Microsoft issued the award of $50,000 through the HackerOne bug bounty platform. The Redmond-based tech giant offers in between $1,500 and $100,000 for reporting bugs.
As per Muthiah, Microsoft was “quick in acknowledging the issue” once he reported it. He also says in a blog post that “The issue was patched in November 2020 and my case was assigned to different security impact than the one expected. I asked them to reconsider the security impact explaining my attack. After a few back and forth emails, my case was assigned to Elevation of Privilege (Involving Multi-factor Authentication Bypass). Due to the complexity of the attack, bug severity was assigned as important instead of critical.”
As per Muthiyah, the vulnerability could “have allowed anyone to take over any Microsoft account without consent [or] permission.”
He had earlier found an Instagram rate limiting bug that could help hijack someone’s account. He then checked for the same vulnerability on Microsoft’s account.
Microsoft issued the award of $50,000 through the HackerOne bug bounty platform. The Redmond-based tech giant offers in between $1,500 and $100,000 for reporting bugs.

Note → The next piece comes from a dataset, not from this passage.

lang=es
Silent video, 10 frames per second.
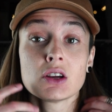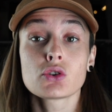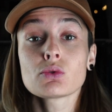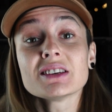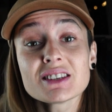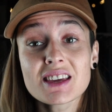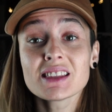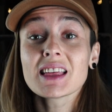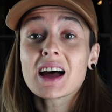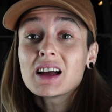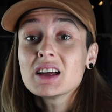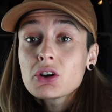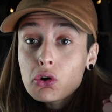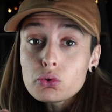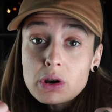rubiecita,
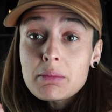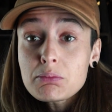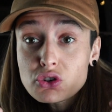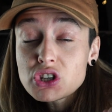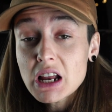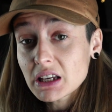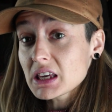con una mochila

As per Muthiah, Microsoft was “quick in acknowledging the issue” once he reported it. He also says in a blog post that “The issue was patched in November 2020 and my case was assigned to different security impact than the one expected. I asked them to reconsider the security impact explaining my attack. After a few back and forth emails, my case was assigned to Elevation of Privilege (Involving Multi-factor Authentication Bypass). Due to the complexity of the attack, bug severity was assigned as important instead of critical.”
Microsoft Account Takeover! 😊😇 Thank you very much @msftsecresponse for the bounty! 🙏🙏🙏Write up -… https://t.co/rJAaqZuFIQ
— Laxman Muthiyah (@LaxmanMuthiyah) 1614697686000
Lastly, Muthiah adds in the blog post: “I would like to thank Dan, Jarek and the entire MSRC Team for patiently listening to all my comments, providing updates and patching the issue. I also like to thank Microsoft for the bounty.”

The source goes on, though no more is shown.